There’s plenty of scope where your choice of listening is concerned, too. The new crimson-and-black on-screen interface allows you to choose between content loaded onto the player’s memory or those music streaming services you’ve downloaded from the menu. The A&norma SR35 is Roon Ready, too, which can only be a good thing. And Astell & Kern is to be congratulated for not going the whole Android hog here, too - too many digital audio players try to replicate the full smartphone experience, and for what? You’ve bought a digital audio player in order to play digital audio, not to duplicate the functionality of that smartphone you’ve already decided doesn’t cut the sonic mustard.
Astell & Kern seems happy to leave the true ‘entry level’ where products like this are concerned to other brands. It’s confident that pitching its own personal ‘entry level’ at this point will reap its own rewards - and if the A&norma SR35 is anything to go by, it would appear to be onto something. A product as small as this is always going to struggle to look like it costs a lot of money, but this particular product sounds it all day long.

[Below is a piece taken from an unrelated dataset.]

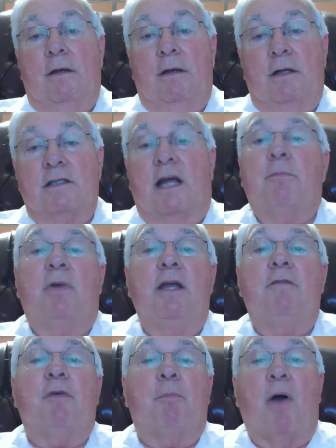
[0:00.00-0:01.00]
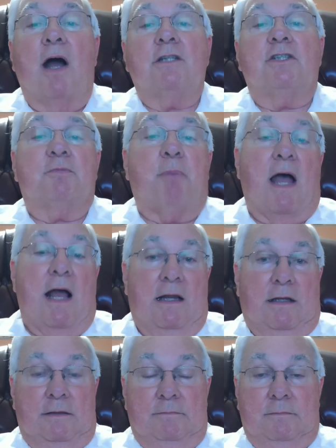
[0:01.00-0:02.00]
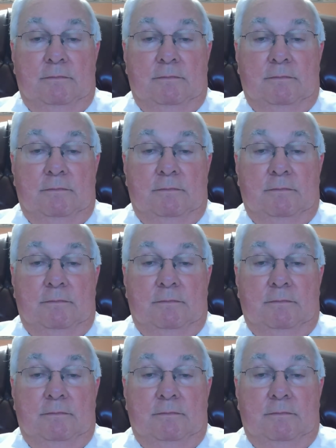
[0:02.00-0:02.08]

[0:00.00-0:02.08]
It's like being for Pontius Pilate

Alice Coltrane Stopover Bombay
In the wrong hands, the approximate nature of the rhythm and tempo here can sound unnervingly like it’s about to shake to pieces. These, though, are not the wrong hands - and so the recording coalesces into a unified and coherent whole
David Sylvian Let the Happiness In
The A&norma SR35’s mastery of tone and texture are the essentials here, along with its powers of detail retrieval. And, of course, its ability to resolve the midrange into something positive and direct, yet subtle and nuanced at the same time, get to shine too
The Who Baba O’Riley
So it’s attack and dynamism you want, is it? The Astell & Kern offers them in spades, at the same time as arranging a big, well-defined soundstage on which each element of the recording can attempt to outmuscle all the others
You buy the Astell & Kern A&norma SR35 because you know portable listening is too serious a business to be left to your already overworked smartphone. And because you like the idea of a digital audio player as a decorative accessory in the manner of nice pair of shoes or a fancy wristwatch.